» **Exercise aim**: Although the material holds pictures, none belong in the copy; transcribe exactly, and only, the lines from the one with "[8:34.85-8:35.85]" through the end.

» **Source information**:
%%
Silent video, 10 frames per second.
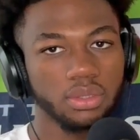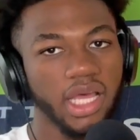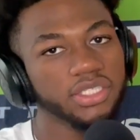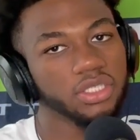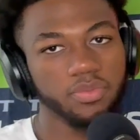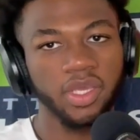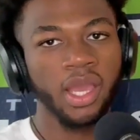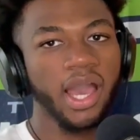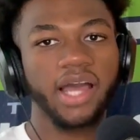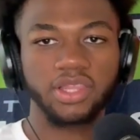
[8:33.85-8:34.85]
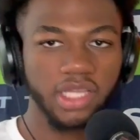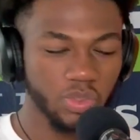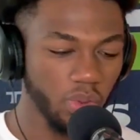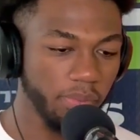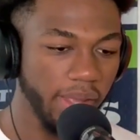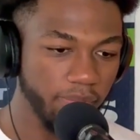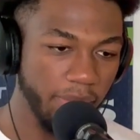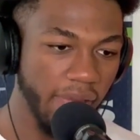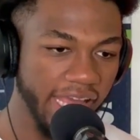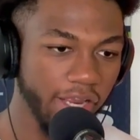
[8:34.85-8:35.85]
That's just me. I think that's what
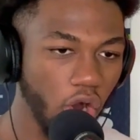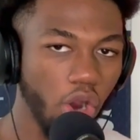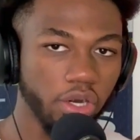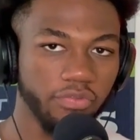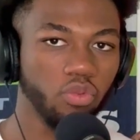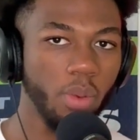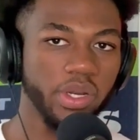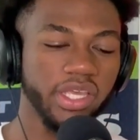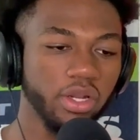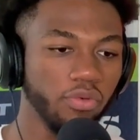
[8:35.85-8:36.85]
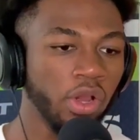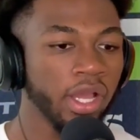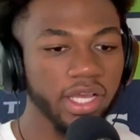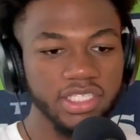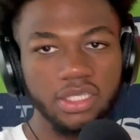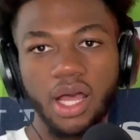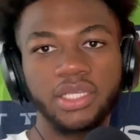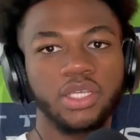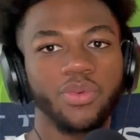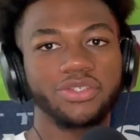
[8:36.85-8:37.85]
made it harder for Roman to get over because he
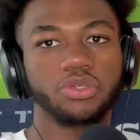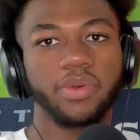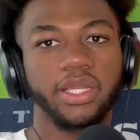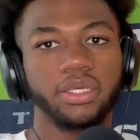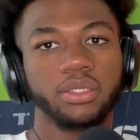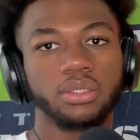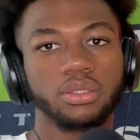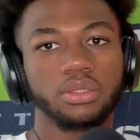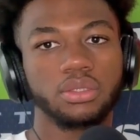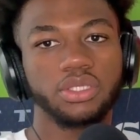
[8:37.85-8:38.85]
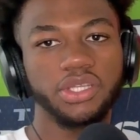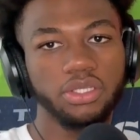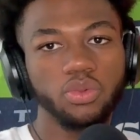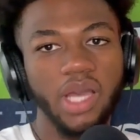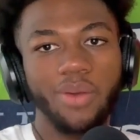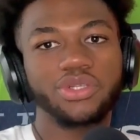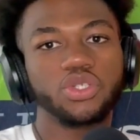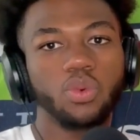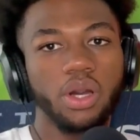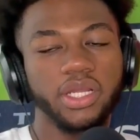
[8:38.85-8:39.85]
lost at WrestleMania. You you got what
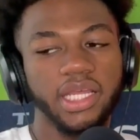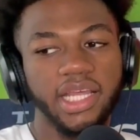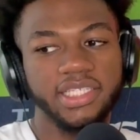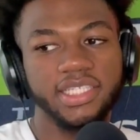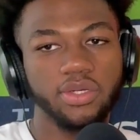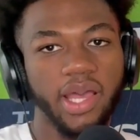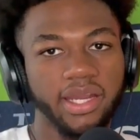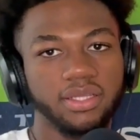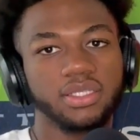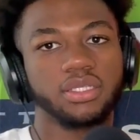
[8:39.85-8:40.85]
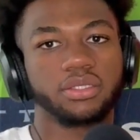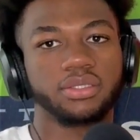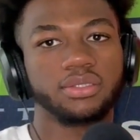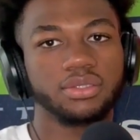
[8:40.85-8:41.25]
you wanted, and they still hated this nigga.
%%
» **Answer to this problem**:
[8:34.85-8:35.85]
That's just me. I think that's what
[8:35.85-8:36.85]
[8:36.85-8:37.85]
made it harder for Roman to get over because he
[8:37.85-8:38.85]
[8:38.85-8:39.85]
lost at WrestleMania. You you got what
[8:39.85-8:40.85]
[8:40.85-8:41.25]
you wanted, and they still hated this nigga.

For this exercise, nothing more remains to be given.